Si afferma difatti in tale pronuncia che, per la configurazione del reato è necessario accertare la idoneità dell’apparecchiatura installata a consentire la raccolta o memorizzazione dei dati e non che tali operazioni siano state effettivamente eseguite, non essendo invece necessario accertare, ai fini della sua consumazione, che i dati siano effettivamente raccolti e memorizzati, fermo restando che però tale delitto è assorbito in quello di frode informatica, di cui all’art. 640 ter, c.p., nel caso in cui, installato il dispositivo atto ad intercettare comunicazioni di dati, abbia luogo la captazione, in tal modo trasformandosi la condotta preparatoria e di pericolo, di cui al primo reato, nell’alterazione del funzionamento o, comunque, in un intervento illecito sul sistema informatico, che sono modalità realizzative tipiche della frode.
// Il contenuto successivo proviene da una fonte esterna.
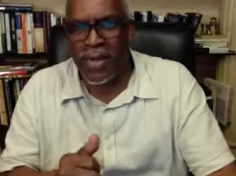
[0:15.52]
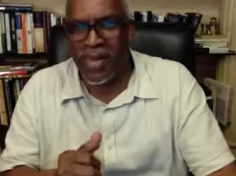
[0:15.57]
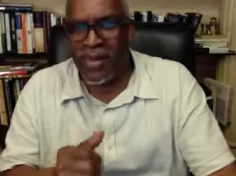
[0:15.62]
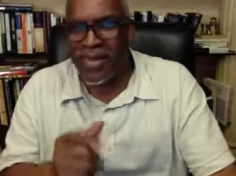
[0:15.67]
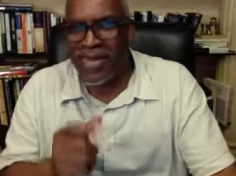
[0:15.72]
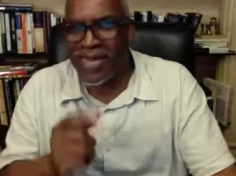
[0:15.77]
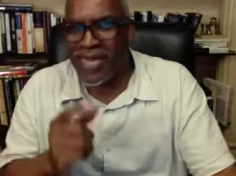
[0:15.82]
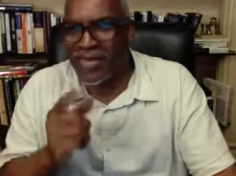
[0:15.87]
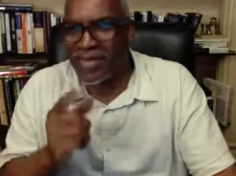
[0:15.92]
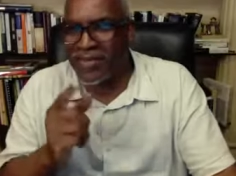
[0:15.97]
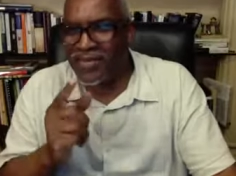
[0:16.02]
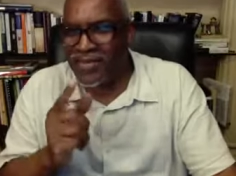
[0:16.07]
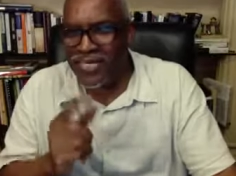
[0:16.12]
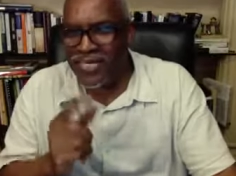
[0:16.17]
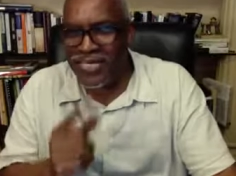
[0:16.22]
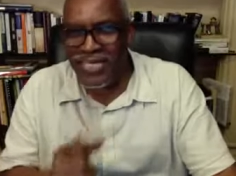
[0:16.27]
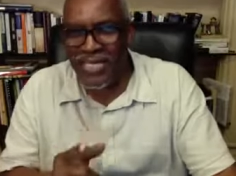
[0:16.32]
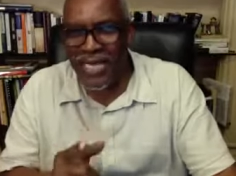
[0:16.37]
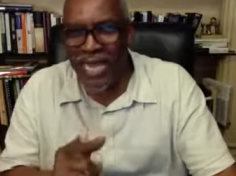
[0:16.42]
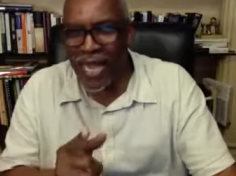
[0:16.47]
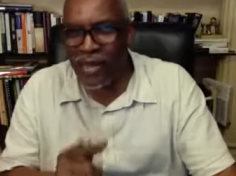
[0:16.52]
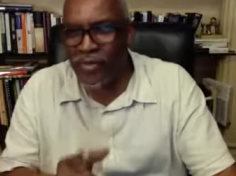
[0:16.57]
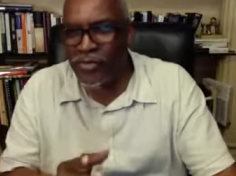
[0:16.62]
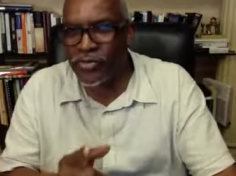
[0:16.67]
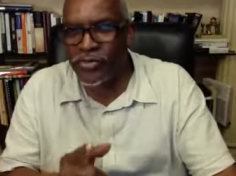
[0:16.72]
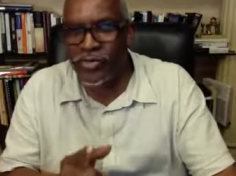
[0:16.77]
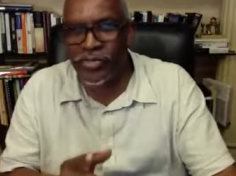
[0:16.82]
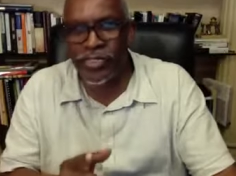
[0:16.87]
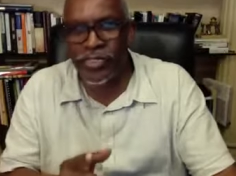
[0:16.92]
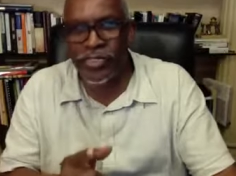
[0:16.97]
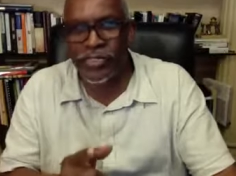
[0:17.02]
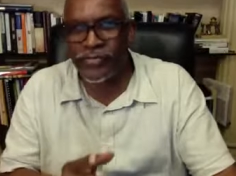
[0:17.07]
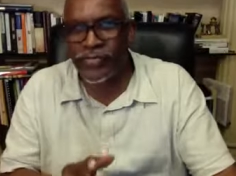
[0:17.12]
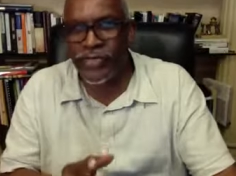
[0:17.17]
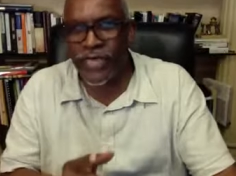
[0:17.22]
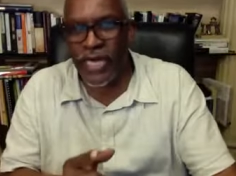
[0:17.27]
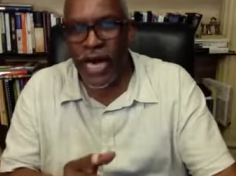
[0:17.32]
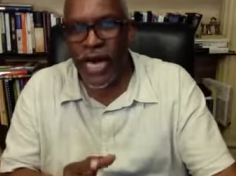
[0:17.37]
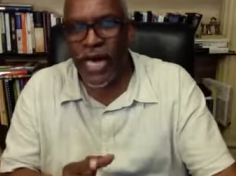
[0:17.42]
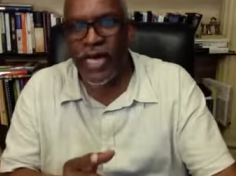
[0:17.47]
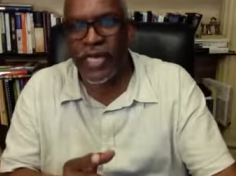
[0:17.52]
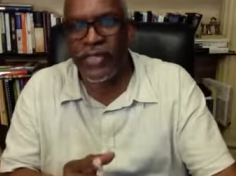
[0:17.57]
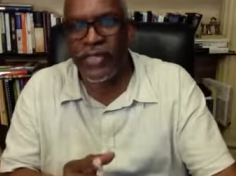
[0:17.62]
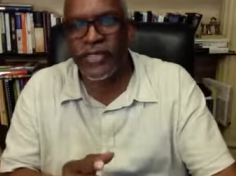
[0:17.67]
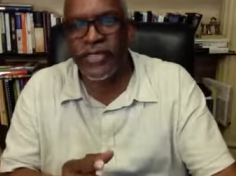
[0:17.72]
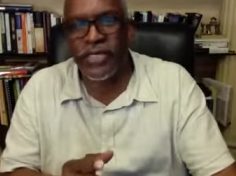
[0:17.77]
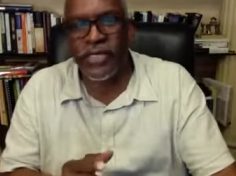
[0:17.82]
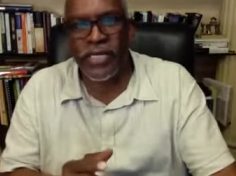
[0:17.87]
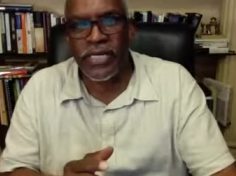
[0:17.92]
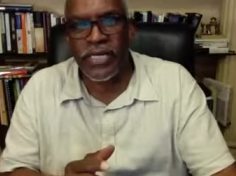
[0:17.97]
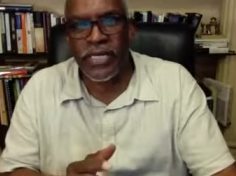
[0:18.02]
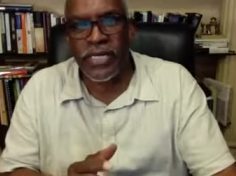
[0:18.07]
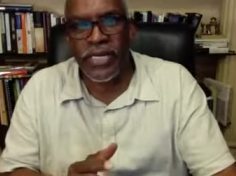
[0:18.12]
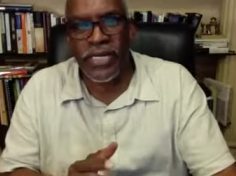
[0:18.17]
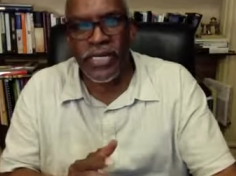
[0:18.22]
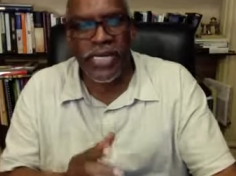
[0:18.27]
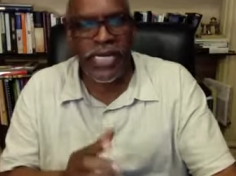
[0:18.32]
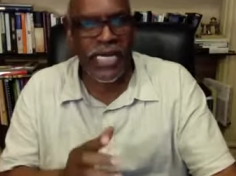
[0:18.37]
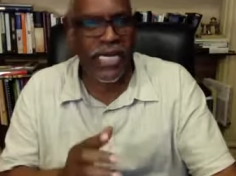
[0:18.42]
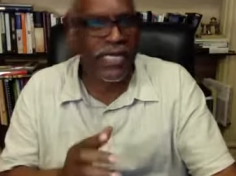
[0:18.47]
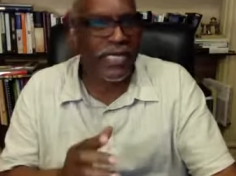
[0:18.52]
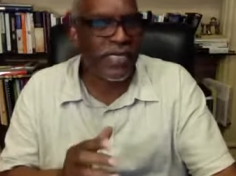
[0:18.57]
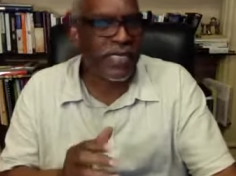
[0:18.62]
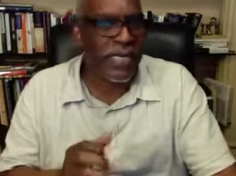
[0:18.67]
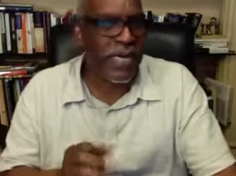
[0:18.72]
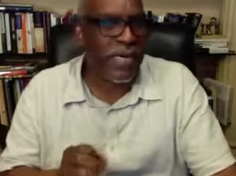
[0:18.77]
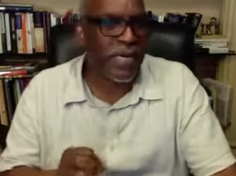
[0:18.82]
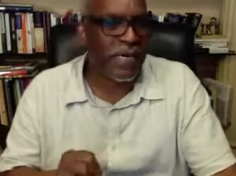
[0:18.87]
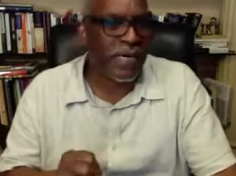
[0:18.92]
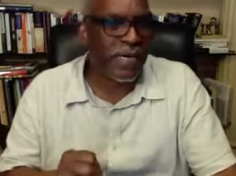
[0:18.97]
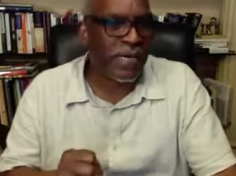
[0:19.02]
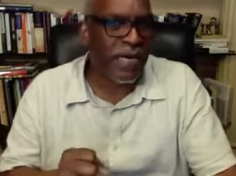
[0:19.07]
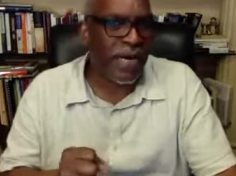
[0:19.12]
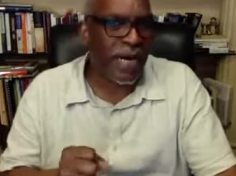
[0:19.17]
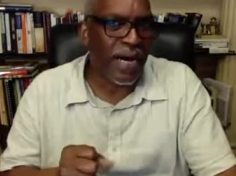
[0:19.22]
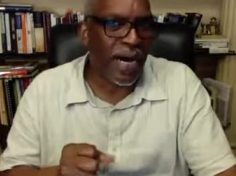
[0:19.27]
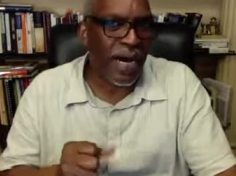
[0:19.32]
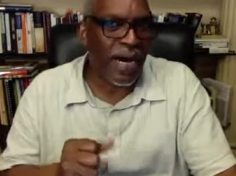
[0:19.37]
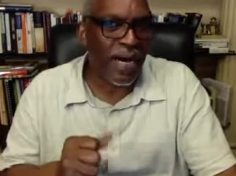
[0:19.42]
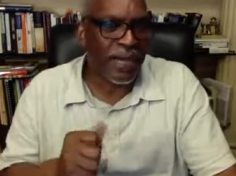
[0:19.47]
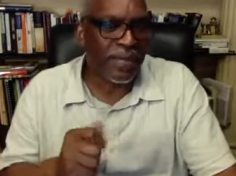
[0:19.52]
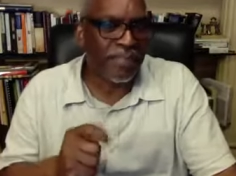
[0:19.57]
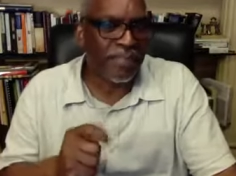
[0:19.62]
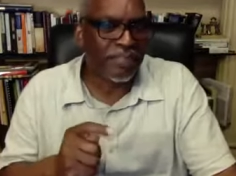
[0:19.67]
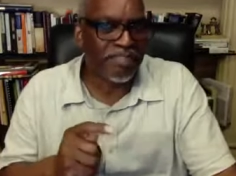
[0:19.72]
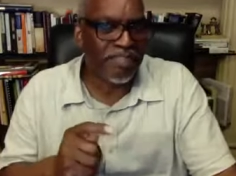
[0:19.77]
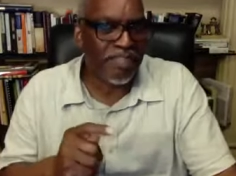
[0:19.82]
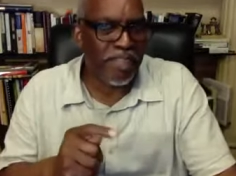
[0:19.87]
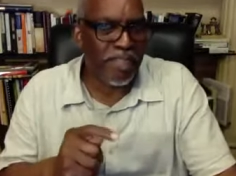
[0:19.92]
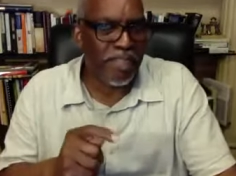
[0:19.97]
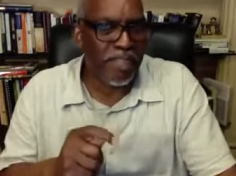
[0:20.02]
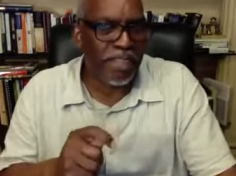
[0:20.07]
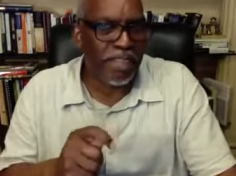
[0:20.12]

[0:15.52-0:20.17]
encounters of God in um,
Inoltre, sempre nel provvedimento qui in commento, si individua un particolare caso in cui può ritenersi sussistente codesto illecito penale, vale a dire allorché si proceda sic et simpliciter all’installazione all’interno di un sistema automatizzato, che consenta di effettuare operazioni bancarie mediante tessera magnetica personale (cd. bancomat), di un’apparecchiatura tecnicamente idonea alla raccolta e alla memorizzazione dei dati informatici riservati, inseriti dai fruitori del sistema, senza che sia necessario, per la consumazione della fattispecie, l’effettivo prelievo dei dati, né, a maggior ragione, che tali dati vengano utilizzati attraverso indebiti prelievi sui conti correnti dei risparmiatori.
Tale sentenza, quindi, deve essere presa nella dovuta considerazione ogni volta si debba appurare la sussistenza di questo reato, con particolar riguardo all’ipotesi appena menzionata.
Ad ogni modo, il giudizio in ordine a quanto statuito in codesta decisione, proprio perché contribuisce a fare chiarezza su siffatta tematica giuridica sotto il profilo giurisprudenziale, non può che essere che positivo.